Below are the records; copy out every line that holds the word "second".

Stored records
*-*-*

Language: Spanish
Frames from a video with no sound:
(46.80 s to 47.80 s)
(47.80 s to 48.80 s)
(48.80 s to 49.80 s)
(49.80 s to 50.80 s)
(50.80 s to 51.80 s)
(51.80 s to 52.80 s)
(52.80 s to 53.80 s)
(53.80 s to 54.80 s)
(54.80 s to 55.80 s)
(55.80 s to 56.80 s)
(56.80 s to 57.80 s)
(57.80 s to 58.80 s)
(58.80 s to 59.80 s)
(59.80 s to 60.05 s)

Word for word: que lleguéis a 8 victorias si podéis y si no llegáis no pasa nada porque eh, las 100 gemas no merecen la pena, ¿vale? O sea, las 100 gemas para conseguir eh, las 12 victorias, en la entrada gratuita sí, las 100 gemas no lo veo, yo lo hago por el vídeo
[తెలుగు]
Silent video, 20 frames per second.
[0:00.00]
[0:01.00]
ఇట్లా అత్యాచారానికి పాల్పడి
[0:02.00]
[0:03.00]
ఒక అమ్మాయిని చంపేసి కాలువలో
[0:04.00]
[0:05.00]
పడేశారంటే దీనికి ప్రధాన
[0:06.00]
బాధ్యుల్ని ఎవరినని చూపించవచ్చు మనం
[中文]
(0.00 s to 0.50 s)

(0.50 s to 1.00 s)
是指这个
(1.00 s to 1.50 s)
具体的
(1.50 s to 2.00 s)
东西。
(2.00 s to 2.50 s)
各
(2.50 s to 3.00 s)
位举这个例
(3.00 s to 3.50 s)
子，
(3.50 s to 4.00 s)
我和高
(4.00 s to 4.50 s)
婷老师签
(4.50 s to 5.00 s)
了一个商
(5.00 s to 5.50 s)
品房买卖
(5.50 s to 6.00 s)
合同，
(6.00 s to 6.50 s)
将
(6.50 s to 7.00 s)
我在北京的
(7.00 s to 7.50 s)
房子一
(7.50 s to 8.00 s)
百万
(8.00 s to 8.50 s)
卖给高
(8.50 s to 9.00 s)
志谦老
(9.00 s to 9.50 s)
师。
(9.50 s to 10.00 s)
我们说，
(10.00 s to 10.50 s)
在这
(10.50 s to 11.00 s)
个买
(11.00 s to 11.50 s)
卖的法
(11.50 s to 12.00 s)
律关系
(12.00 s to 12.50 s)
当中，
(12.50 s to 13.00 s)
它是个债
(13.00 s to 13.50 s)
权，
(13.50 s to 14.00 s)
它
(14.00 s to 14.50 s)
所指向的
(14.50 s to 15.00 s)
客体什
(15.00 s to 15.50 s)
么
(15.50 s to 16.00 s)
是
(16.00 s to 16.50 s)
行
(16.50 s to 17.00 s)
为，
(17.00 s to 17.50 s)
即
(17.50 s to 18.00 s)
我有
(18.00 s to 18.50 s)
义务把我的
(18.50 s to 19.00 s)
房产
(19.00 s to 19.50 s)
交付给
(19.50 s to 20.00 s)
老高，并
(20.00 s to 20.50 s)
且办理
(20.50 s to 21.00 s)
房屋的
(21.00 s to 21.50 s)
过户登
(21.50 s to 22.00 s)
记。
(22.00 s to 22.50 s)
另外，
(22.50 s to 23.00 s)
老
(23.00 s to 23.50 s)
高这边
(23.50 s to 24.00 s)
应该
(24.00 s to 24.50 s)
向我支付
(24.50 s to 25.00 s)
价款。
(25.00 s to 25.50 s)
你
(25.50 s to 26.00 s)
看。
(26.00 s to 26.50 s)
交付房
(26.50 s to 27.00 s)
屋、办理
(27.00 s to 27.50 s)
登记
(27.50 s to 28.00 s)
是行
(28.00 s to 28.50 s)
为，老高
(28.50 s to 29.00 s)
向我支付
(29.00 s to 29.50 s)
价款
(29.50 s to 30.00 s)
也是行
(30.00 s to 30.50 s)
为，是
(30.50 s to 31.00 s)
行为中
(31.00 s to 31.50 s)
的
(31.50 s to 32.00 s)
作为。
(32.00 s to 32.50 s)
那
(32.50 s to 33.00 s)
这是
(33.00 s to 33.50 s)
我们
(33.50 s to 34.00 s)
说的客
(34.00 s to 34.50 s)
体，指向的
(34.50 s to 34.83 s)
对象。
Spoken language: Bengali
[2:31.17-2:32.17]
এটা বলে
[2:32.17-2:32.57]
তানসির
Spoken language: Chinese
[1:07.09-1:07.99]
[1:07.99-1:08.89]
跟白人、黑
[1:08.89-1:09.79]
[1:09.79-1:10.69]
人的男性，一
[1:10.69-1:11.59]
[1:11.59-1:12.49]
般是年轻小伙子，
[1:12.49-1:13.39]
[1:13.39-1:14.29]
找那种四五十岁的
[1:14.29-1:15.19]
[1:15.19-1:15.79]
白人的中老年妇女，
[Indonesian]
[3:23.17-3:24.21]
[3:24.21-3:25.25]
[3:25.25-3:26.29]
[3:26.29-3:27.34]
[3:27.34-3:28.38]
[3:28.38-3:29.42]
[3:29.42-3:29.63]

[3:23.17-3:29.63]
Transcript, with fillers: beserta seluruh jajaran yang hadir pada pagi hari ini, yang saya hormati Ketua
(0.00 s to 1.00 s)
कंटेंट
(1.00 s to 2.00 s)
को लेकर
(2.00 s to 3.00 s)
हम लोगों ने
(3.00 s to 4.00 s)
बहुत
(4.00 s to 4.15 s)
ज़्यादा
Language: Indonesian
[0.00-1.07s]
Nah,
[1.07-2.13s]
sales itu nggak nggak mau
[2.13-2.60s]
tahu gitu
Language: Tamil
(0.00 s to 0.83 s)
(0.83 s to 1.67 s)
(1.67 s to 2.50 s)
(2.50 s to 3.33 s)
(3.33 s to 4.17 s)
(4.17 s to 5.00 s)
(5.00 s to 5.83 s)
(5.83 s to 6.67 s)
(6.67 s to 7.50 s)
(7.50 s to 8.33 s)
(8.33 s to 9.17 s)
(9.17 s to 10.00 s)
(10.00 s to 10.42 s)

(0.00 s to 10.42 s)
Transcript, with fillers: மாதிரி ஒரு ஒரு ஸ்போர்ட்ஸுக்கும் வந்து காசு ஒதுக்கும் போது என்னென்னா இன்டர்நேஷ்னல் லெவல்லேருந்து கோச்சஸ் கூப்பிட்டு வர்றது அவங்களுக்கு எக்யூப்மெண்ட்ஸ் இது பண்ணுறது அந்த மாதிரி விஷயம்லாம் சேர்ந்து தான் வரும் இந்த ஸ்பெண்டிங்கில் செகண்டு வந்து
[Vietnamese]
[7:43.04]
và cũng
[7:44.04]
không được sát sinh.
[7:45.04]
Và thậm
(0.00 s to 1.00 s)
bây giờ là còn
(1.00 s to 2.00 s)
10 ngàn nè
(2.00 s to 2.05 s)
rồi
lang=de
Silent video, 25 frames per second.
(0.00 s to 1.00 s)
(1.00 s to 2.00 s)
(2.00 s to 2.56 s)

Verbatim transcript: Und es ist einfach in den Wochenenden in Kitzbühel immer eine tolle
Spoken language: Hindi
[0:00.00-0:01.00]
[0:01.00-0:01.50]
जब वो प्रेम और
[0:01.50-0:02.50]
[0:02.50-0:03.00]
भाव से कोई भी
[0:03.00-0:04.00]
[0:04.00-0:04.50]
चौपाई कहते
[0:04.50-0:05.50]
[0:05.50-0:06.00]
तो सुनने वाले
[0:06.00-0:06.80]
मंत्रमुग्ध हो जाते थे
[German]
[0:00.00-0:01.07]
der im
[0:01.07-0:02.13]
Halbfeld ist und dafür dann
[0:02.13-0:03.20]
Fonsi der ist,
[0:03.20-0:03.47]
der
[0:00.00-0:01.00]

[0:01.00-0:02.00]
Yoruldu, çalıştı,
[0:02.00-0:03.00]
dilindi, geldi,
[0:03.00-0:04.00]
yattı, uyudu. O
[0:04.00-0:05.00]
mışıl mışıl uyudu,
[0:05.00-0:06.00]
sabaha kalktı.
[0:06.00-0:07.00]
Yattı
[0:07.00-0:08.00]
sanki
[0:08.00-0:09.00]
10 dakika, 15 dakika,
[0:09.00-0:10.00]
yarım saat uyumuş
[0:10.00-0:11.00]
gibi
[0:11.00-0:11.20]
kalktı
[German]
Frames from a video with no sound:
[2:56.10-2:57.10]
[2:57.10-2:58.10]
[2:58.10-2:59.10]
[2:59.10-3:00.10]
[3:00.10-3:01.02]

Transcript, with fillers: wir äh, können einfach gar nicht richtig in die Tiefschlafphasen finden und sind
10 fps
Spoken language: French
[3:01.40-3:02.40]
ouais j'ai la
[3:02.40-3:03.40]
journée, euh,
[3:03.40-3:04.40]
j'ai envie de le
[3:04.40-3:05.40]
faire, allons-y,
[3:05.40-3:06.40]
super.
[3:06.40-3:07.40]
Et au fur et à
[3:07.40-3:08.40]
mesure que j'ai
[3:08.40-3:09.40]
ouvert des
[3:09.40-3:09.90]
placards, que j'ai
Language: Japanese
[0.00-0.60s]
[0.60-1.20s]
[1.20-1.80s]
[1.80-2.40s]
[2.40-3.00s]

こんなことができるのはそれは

*-*-*

> _Answer to the exercise_
Silent video, 20 frames per second.
Silent video, 25 frames per second.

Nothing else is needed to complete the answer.